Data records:
◇ ◇ ◇

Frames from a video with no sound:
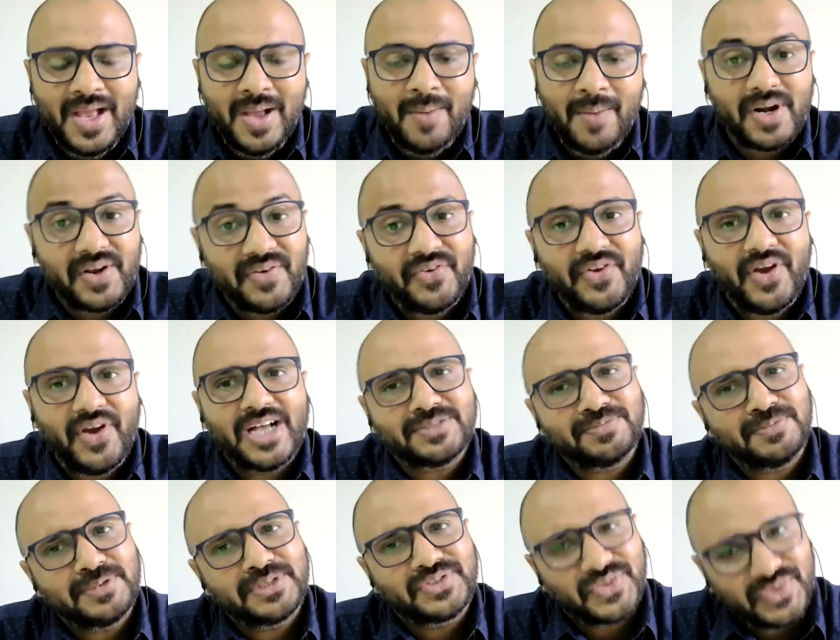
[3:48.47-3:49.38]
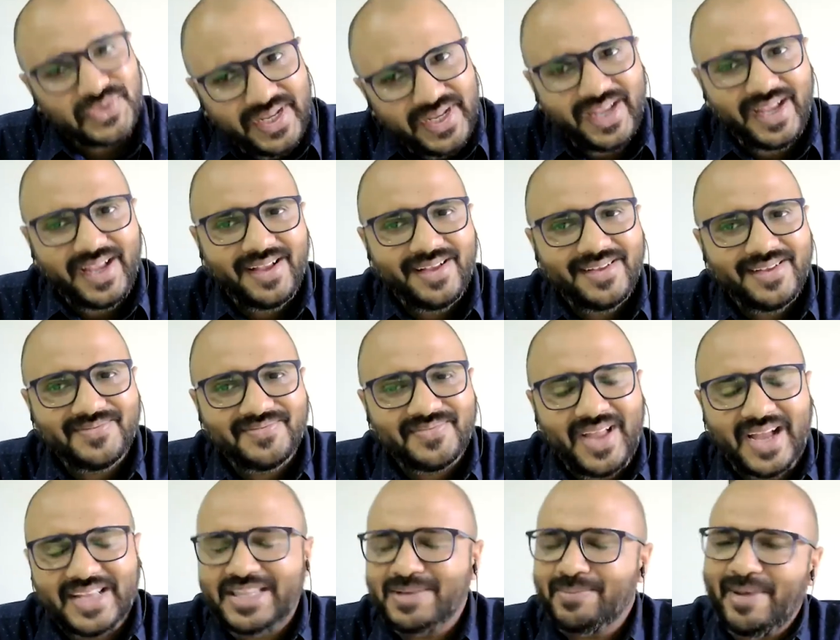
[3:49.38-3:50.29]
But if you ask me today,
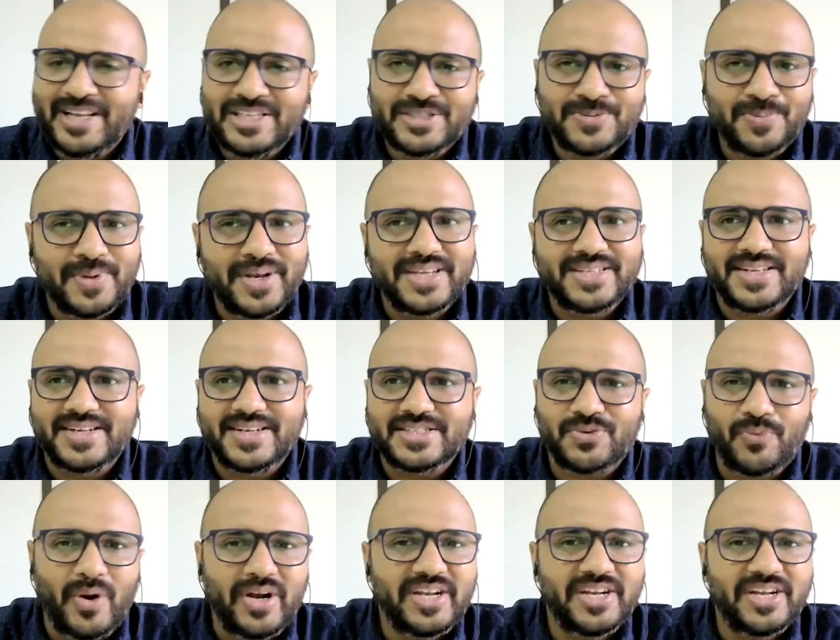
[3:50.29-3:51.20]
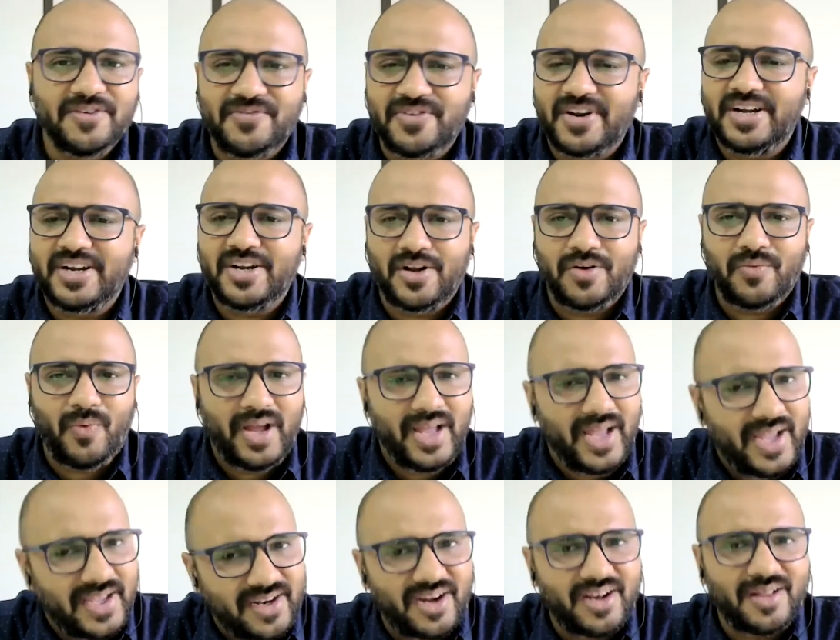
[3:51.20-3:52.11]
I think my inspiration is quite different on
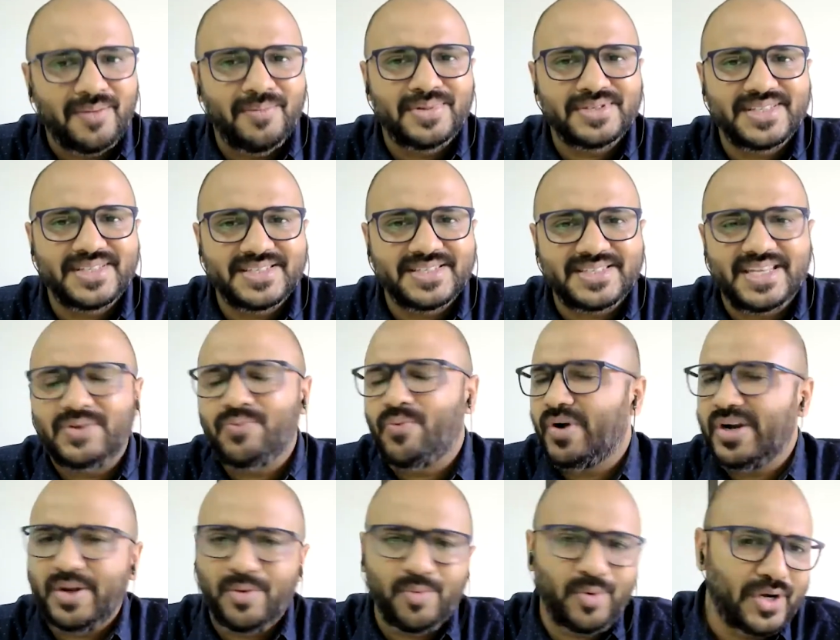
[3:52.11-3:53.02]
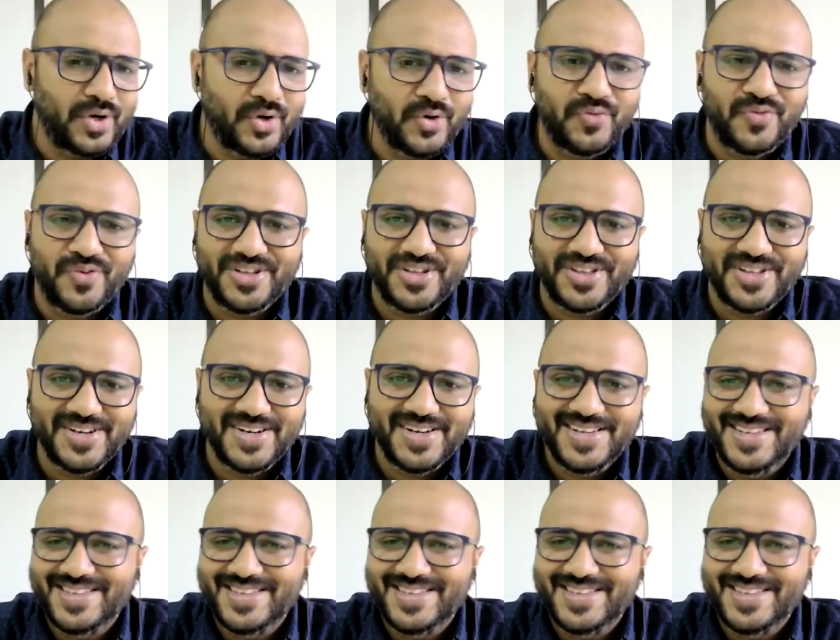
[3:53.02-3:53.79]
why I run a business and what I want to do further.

◇ ◇ ◇

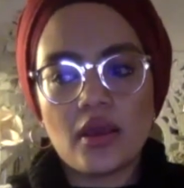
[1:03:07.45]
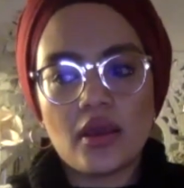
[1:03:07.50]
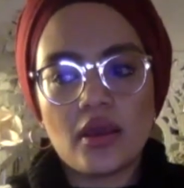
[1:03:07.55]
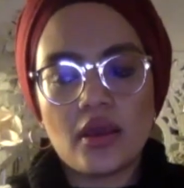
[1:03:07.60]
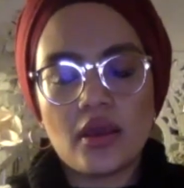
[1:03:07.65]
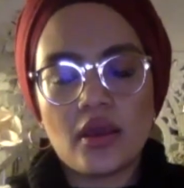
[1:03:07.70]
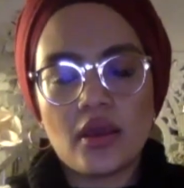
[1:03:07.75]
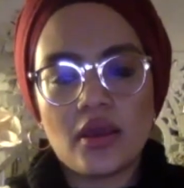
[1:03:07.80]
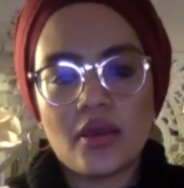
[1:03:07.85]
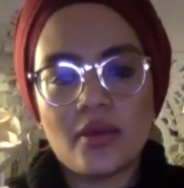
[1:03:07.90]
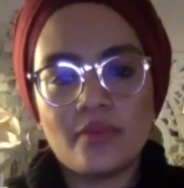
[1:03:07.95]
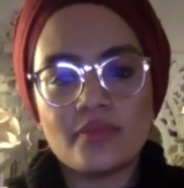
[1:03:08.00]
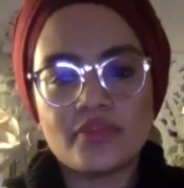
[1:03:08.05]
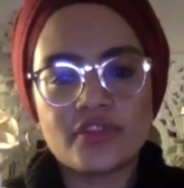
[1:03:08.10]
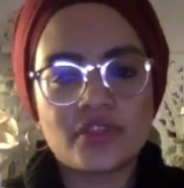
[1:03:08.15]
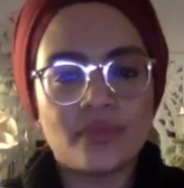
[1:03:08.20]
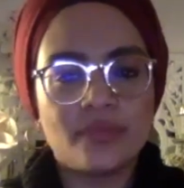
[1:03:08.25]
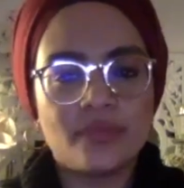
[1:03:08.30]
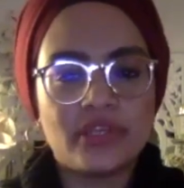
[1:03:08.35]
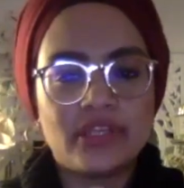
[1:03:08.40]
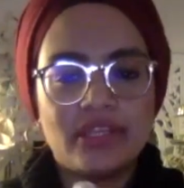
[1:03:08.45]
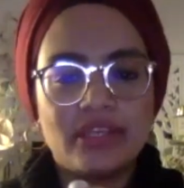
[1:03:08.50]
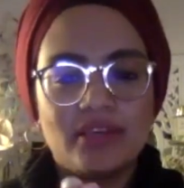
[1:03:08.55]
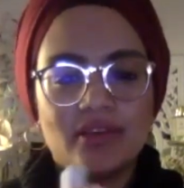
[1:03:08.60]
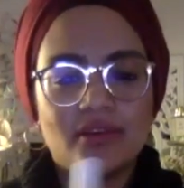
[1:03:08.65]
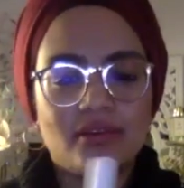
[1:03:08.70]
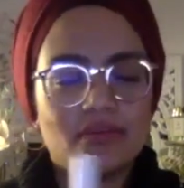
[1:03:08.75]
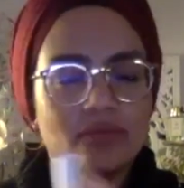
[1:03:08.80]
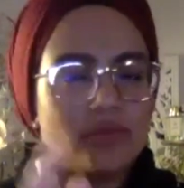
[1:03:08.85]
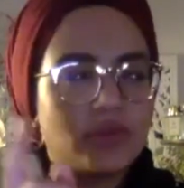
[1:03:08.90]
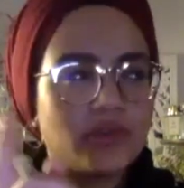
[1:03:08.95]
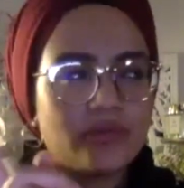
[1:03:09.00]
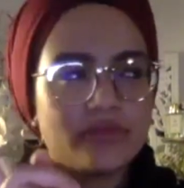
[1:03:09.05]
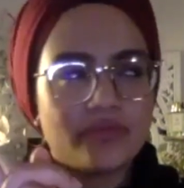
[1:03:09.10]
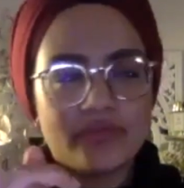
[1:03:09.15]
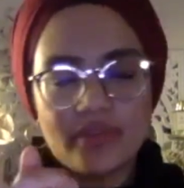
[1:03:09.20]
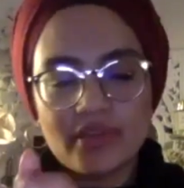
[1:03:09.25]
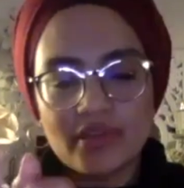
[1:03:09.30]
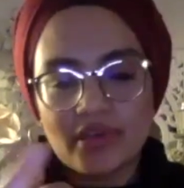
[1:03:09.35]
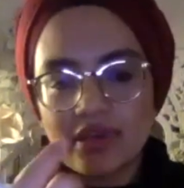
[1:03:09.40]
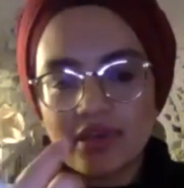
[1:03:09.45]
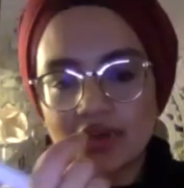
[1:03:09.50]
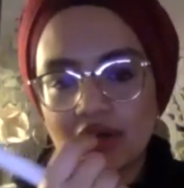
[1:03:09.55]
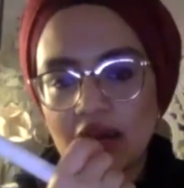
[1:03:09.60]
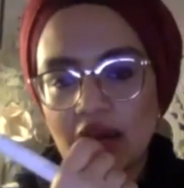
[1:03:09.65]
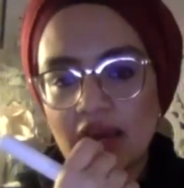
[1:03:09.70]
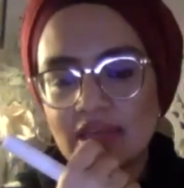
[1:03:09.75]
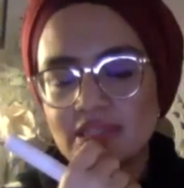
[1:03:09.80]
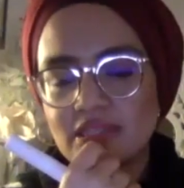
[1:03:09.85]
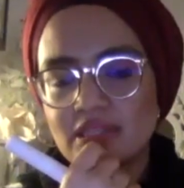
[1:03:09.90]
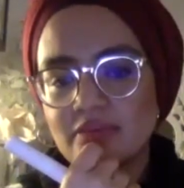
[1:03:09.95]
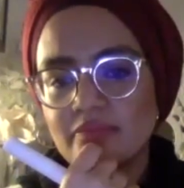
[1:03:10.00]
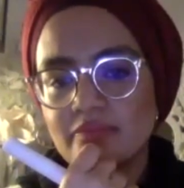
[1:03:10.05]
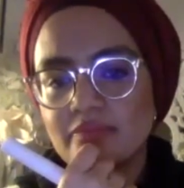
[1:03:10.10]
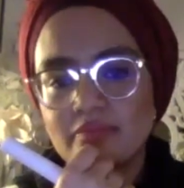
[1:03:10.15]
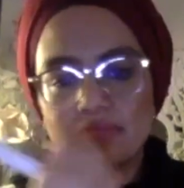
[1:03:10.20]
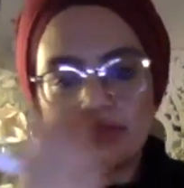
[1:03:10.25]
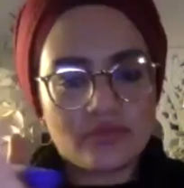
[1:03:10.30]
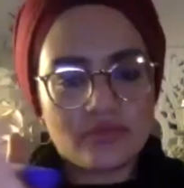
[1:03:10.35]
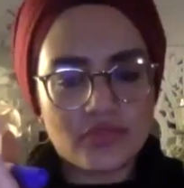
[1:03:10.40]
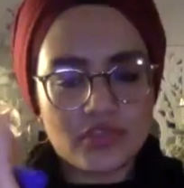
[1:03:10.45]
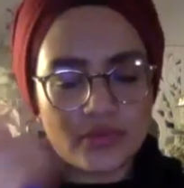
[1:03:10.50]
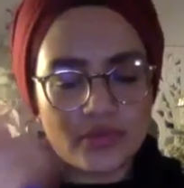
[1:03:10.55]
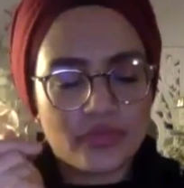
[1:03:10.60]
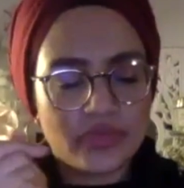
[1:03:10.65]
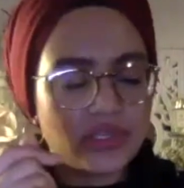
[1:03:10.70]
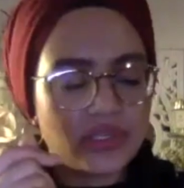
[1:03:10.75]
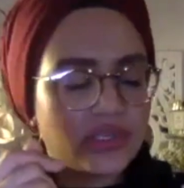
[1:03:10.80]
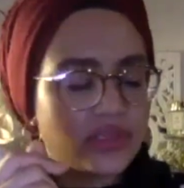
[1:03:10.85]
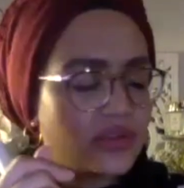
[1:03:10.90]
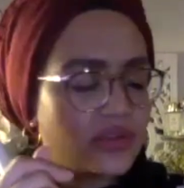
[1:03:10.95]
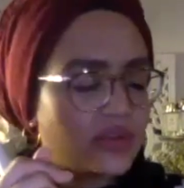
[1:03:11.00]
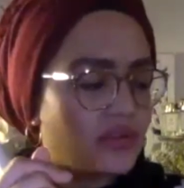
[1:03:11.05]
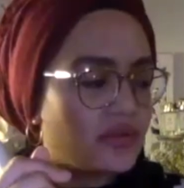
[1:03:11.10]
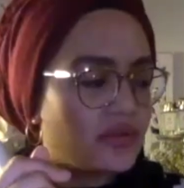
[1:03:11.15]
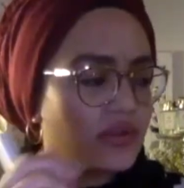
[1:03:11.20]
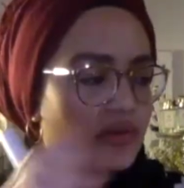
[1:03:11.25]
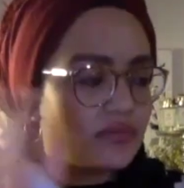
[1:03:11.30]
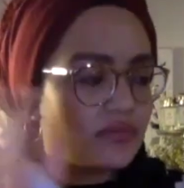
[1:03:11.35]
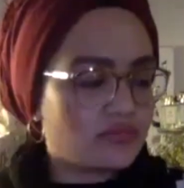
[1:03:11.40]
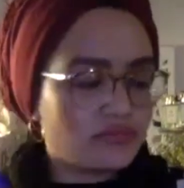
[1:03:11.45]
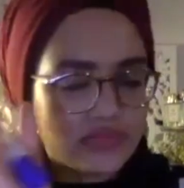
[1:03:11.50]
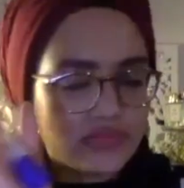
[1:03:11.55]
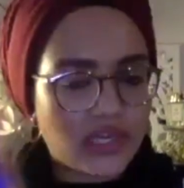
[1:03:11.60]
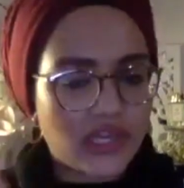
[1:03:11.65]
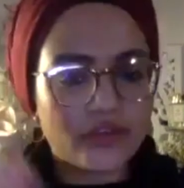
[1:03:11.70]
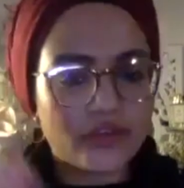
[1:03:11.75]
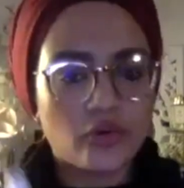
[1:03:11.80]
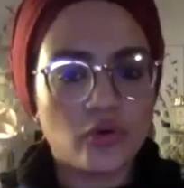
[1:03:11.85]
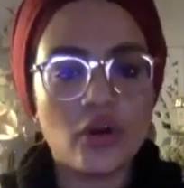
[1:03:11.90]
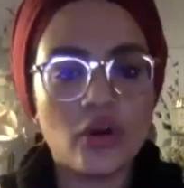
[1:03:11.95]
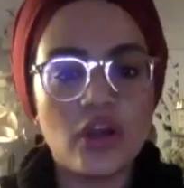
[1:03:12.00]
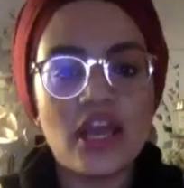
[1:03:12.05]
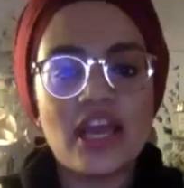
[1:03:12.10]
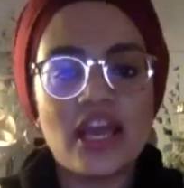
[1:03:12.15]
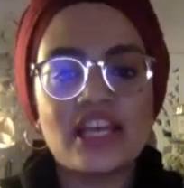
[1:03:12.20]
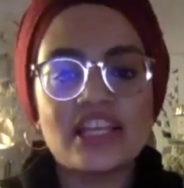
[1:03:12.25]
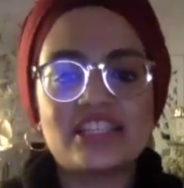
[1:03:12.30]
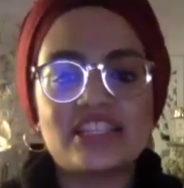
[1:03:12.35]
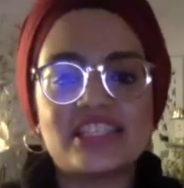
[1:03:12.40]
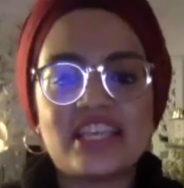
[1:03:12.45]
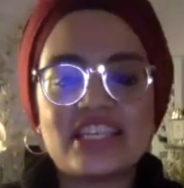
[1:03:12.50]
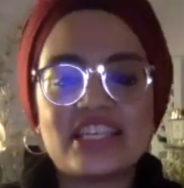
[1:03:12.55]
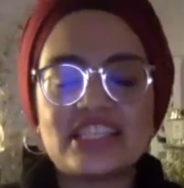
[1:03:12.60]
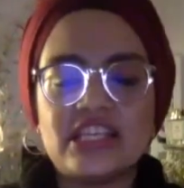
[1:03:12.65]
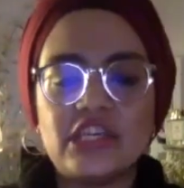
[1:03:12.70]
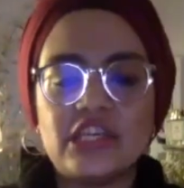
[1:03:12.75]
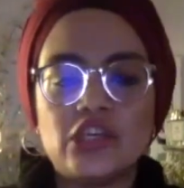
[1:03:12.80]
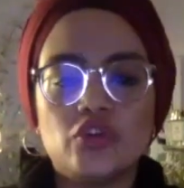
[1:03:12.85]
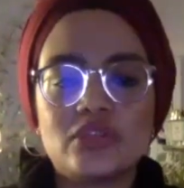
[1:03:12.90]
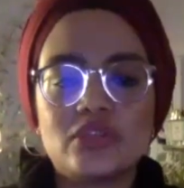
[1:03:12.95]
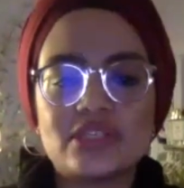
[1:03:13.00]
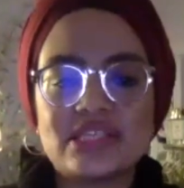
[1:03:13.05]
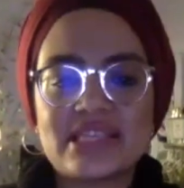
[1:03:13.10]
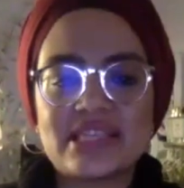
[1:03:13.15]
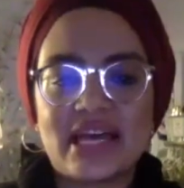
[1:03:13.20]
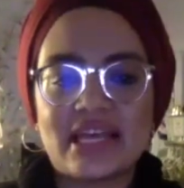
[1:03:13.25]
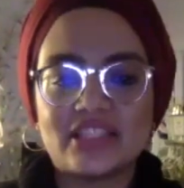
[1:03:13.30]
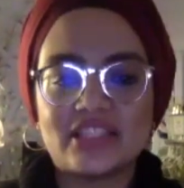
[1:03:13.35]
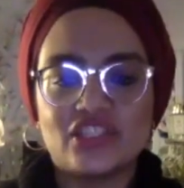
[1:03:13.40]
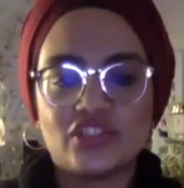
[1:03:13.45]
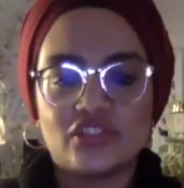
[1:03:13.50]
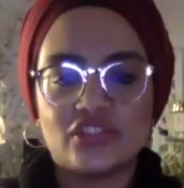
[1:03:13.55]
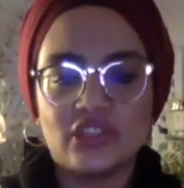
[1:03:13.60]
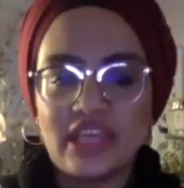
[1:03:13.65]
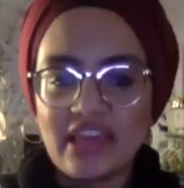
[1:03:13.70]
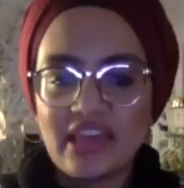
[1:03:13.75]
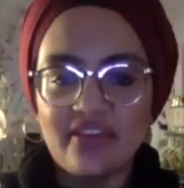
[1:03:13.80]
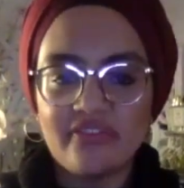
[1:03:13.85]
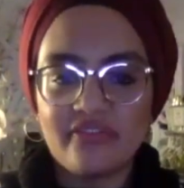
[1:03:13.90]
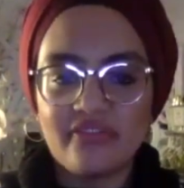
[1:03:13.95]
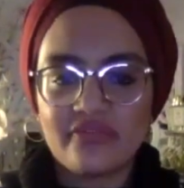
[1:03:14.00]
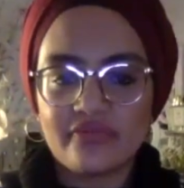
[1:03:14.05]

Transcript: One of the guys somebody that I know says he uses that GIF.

◇ ◇ ◇

| WHAT THIS TASK INVOLVES |
Could you write out exactly the lines of the data above that run from the one holding "[1:03:13.25]" to the one holding "Transcript: One of", with both ends in and all pictures out?

| TASK ANSWER |
[1:03:13.25]
[1:03:13.30]
[1:03:13.35]
[1:03:13.40]
[1:03:13.45]
[1:03:13.50]
[1:03:13.55]
[1:03:13.60]
[1:03:13.65]
[1:03:13.70]
[1:03:13.75]
[1:03:13.80]
[1:03:13.85]
[1:03:13.90]
[1:03:13.95]
[1:03:14.00]
[1:03:14.05]

Transcript: One of the guys somebody that I know says he uses that GIF.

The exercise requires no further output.